The jury, comprising Frank Spotnitz, Fiona Campbell, Rashmi Bajpai, Bal Samra and Rachel Glaister, evaluated a shortlist that ranged from a dark Mumbai comedy-drama about mental health (Dirty Minds, created by Sundar Aaron) to a Delhi coming-of-age mystery (Djinn Patrol, by Neha Sharma and Kilian Irwin), a techno-thriller about a teenage gaming prodigy (Kanpur X Satori, by Suchita Bhatia), an investigative crime drama blending mythology and modern thriller (The Age of Kali, by Shivani Bhatija), a documentary on India’s spice heritage (The Masala Quest, hosted by Sarina Kamini), a documentary on competitive gaming (Respawn: India’s Esports Revolution, by George Mangala Thomas and Sangram Mawari), and a reality-horror competition merging gaming and immersive fear (Scary Goose, by Samar Iqbal).
The session was hosted by Mayank Shekhar.
The two winners were Djinn Patrol, backed by Miura Kite, formerly of Participant Media and known for Chinatown and Keep Sweet: Pray & Obey, with Jaya Entertainment, producers of Real Kashmir Football Club, also attached; and The Masala Quest, created and hosted by Sarina Kamini, an Indian-Australian cook, author and self-described “spice evangelist.”
The summit also unveiled the Content India Trends Report, whose findings made for bracing reading. Daoud Jackson, senior analyst at OMDIA, set the tone: “By 2030, online video in India will nearly double the revenue of traditional TV, becoming the main driver of growth.” He noted that in 2025, India produced a quarter of all YouTube videos globally, overtaking the United States, while Indians collectively spend 117 years daily on YouTube and 72 years on Instagram. Traditional subscription TV is declining as free TV and connected TV gain ground, forcing broadcasters to innovate. “AI-generated content is just 2 per cent of engagement,” Jackson added, “highlighting the dominance of high-quality human content. The key for Indian media companies is scaling while monetising effectively from day one.”
Hannah Walsh, principal analyst at Ampere Analysis, added hard numbers to the picture. India produced over 24,000 titles in January 2026 alone, with 19,000 available internationally. The country now accounts for 12 per cent of Asia-Pacific content spend, up from 8 per cent in 2021, outpacing both Japan and China. Key exporters include JioStar, Zee Entertainment, Sony India, Amazon and Netflix, delivering over 7,500 Indian-produced titles abroad each year. The top importing markets are Saudi Arabia, the UAE, Egypt, the United States and the Philippines. Scripted content dominates globally at 88 per cent, with crime dramas and children’s and family titles performing particularly strongly.

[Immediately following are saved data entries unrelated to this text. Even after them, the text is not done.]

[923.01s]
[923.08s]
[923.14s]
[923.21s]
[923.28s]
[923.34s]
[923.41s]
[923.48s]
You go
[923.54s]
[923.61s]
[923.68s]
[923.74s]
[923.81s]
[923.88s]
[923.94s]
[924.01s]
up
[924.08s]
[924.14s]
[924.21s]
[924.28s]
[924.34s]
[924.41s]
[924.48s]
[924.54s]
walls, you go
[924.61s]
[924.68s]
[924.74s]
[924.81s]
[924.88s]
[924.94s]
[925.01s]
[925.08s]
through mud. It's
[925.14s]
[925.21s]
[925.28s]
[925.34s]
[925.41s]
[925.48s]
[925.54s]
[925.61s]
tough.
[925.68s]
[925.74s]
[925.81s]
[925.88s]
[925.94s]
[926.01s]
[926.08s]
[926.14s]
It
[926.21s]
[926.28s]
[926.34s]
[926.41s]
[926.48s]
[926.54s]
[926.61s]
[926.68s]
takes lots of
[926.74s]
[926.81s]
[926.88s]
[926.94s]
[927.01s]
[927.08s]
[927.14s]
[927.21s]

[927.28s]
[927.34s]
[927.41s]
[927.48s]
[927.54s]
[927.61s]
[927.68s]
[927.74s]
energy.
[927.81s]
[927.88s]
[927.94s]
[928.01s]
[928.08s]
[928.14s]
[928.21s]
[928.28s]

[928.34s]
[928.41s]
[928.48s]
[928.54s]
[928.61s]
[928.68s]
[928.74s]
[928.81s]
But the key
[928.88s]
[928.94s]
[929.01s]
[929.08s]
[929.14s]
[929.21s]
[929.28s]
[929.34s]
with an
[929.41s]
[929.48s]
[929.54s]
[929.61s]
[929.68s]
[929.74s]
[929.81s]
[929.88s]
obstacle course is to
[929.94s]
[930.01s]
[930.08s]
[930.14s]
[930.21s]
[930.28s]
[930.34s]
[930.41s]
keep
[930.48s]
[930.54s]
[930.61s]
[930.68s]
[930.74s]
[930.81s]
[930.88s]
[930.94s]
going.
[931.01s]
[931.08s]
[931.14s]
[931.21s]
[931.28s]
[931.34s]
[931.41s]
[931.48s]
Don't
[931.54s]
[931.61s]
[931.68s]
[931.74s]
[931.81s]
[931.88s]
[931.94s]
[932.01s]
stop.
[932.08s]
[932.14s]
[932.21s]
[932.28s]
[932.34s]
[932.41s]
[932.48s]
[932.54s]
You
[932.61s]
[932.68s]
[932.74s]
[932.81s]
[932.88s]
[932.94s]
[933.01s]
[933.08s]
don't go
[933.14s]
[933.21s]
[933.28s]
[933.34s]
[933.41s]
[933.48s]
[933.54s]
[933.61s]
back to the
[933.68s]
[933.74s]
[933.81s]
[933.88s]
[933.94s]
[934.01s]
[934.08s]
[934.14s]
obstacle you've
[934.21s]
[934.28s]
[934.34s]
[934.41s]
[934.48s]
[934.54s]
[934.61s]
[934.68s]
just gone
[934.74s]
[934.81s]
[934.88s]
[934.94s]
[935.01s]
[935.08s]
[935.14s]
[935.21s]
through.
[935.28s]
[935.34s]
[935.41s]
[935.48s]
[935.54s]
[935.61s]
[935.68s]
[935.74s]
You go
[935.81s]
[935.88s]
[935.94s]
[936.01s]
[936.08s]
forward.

Manoj Dobhal, chief executive and executive director of Dish TV India, framed the summit’s ambition squarely. “Stories don’t need translation. They need a platform, discovery, and reach, local or global,” he said. “India produces more movies than any country, our streaming platforms compete globally, and our tech and creators win international awards. Yet fragmentation slows growth. Producers, platforms, and tech move in different lanes. We need shared spaces, collaboration, and an ecosystem where ideas, technology, and people meet. That is why we built Content India.”
The data, the pitches and the prize money all pointed to the same conclusion: India is not waiting for the world to discover its stories. It is building the infrastructure to sell them.